Silvio Orlandi e Ernesto de Martino

RIVOLI. La storia della ghironda, strumento principe per l’accompagnamento del canto trobadorico, ha inizio nel medioevo. Nel corso dei secoli fa la sua comparsa in buona parte d’Europa e per l’Italia, nell’area nord-occidentale, dove -insieme alla cornamusa- era lo strumento preferito per la musica da ballo e nel mondo popolare la si poteva ascoltare durante matrimoni, feste patronali e balli campestri.
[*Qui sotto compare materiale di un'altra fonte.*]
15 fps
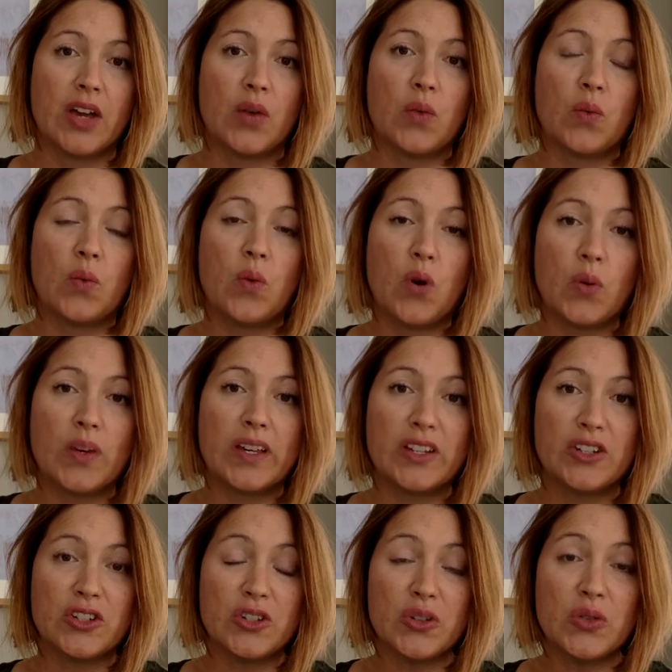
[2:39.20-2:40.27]
what we
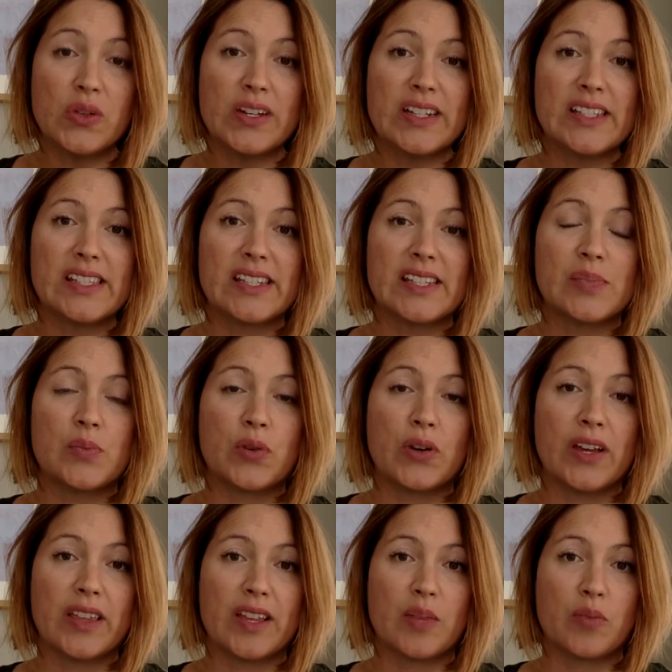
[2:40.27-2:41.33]
can do is this
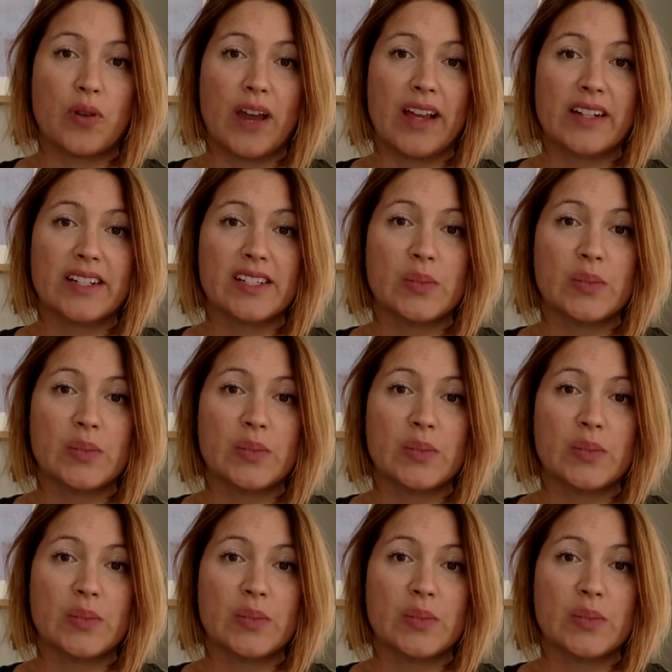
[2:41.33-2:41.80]
breathing practice.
Nel XVIII secolo, in particolare, presso la corte francese, sorse la moda pastorale dell’Arcadia e la ghironda incominciò ad essere apprezzata dall’alta società. I liutai di Versailles perfezionarono quindi la ghironda moderna e compositori classici come Vivaldi, Haydn, Corrette, De Lavigne, Boismortier ed altri, scrissero per questo particolare strumento a bordone. Il concerto è un vero e proprio viaggio storico e culturale nella vita della ghironda, che viene presentato in veste discorsiva e armonica. Ballate tradizionali del repertorio piemontese e brani classici illustreranno l’uso della ghironda nello spirito musicale del mondo popolare e di quello aristocratico. Verranno anche presentate le marionette a tavoletta (marionette comandate tramite un pedale premuto dal suonatore di ghironda mentre suona) e la pratica che i suonatori di ghironda usavano per catturare l’attenzione del popolo e dei Signori durante le sagre e gli interventi da strada, facendo ballare le marionette al ritmo e suono della ghironda. Il progetto del duo Orlandi (ghironda, dulcimer, voce) e De Martino (violoncello, dulcimer, voce) nasce nel 2010, è stato portato in tournée in tutto il Nord Italia e ha partecipato al Festival Cusiano di Musica Antica (2011).